The plasma membranes isolated from rat liver bound 125I-labelled ([125I]) synthetic [Asu1,7]eel calcitonin (CT), with increasing concentrations of [125I]CT. This specific binding was completely saturated at a concentration of 0.5 nM CT. A high affinity Ca2+-stimulated, Mg2+-dependent ATPase [(Ca2+-Mg2+)-ATPase] activity in the plasma membranes was significantly decreased by the presence of a very low concentration of CT (7.4 pM), although the hormone did not affect the activity of the plasma membrane 5'-nucleotidase.
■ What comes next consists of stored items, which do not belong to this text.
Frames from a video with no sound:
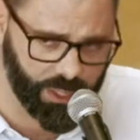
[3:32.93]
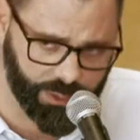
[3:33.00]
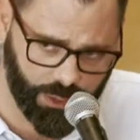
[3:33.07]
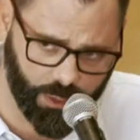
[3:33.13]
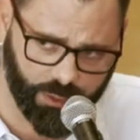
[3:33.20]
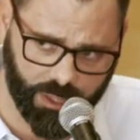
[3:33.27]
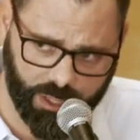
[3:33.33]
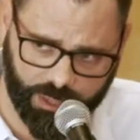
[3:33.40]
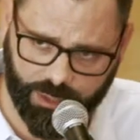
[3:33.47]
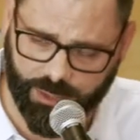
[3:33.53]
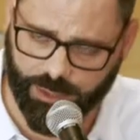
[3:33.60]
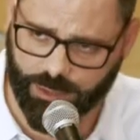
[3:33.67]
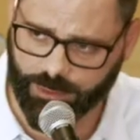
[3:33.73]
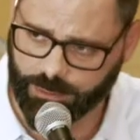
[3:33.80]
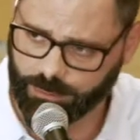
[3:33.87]
do
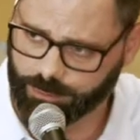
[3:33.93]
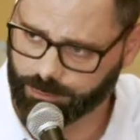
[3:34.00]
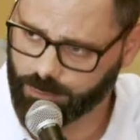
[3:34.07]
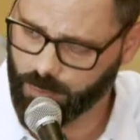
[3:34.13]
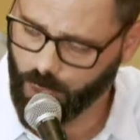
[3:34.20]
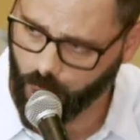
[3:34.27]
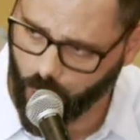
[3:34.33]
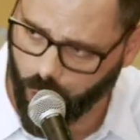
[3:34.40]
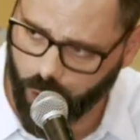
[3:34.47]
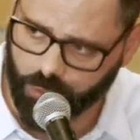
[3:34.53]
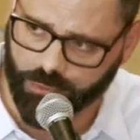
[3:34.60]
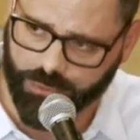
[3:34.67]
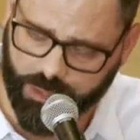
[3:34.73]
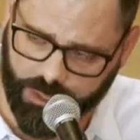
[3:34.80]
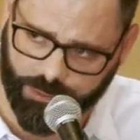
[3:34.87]
this,
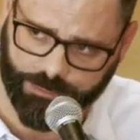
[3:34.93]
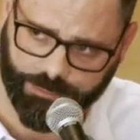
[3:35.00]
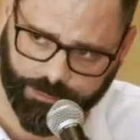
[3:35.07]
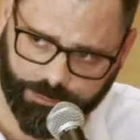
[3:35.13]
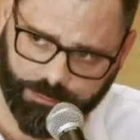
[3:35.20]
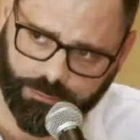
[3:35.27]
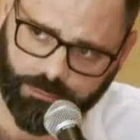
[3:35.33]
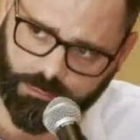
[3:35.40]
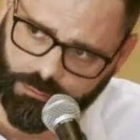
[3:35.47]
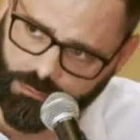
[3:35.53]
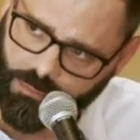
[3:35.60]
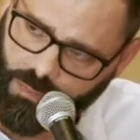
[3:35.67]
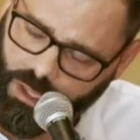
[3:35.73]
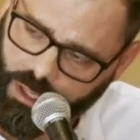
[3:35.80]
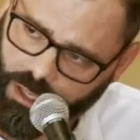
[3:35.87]
often
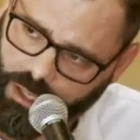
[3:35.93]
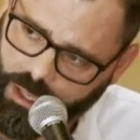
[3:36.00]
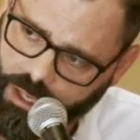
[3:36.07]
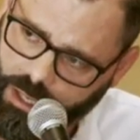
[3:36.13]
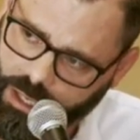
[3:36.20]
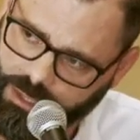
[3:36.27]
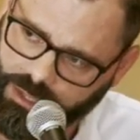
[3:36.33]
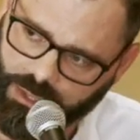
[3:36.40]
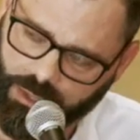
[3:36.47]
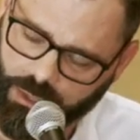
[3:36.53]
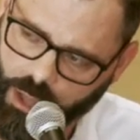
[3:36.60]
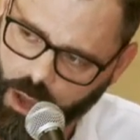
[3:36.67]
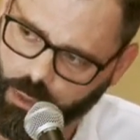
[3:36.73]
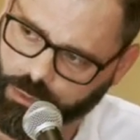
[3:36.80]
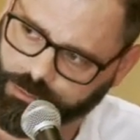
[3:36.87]
it's
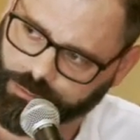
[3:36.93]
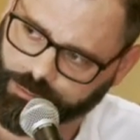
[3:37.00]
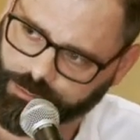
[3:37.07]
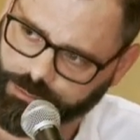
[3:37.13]
slow.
The concentration of CT needed for maximal inhibition of (Ca2+-Mg2+)-ATPase in the plasma membranes was less than 0.74 nM. The plasma membranes washed with 10(-3)% digitonin did not show an inhibitory effect of CT on (Ca2+-Mg2+)-ATPase activity, while the reagent did not have a significant effect on the enzyme. These results suggest that the inhibition of (Ca2+-Mg2+)-ATPase activity may be part of the mechanism by which CT elevates cytosolic Ca2+ in liver cells.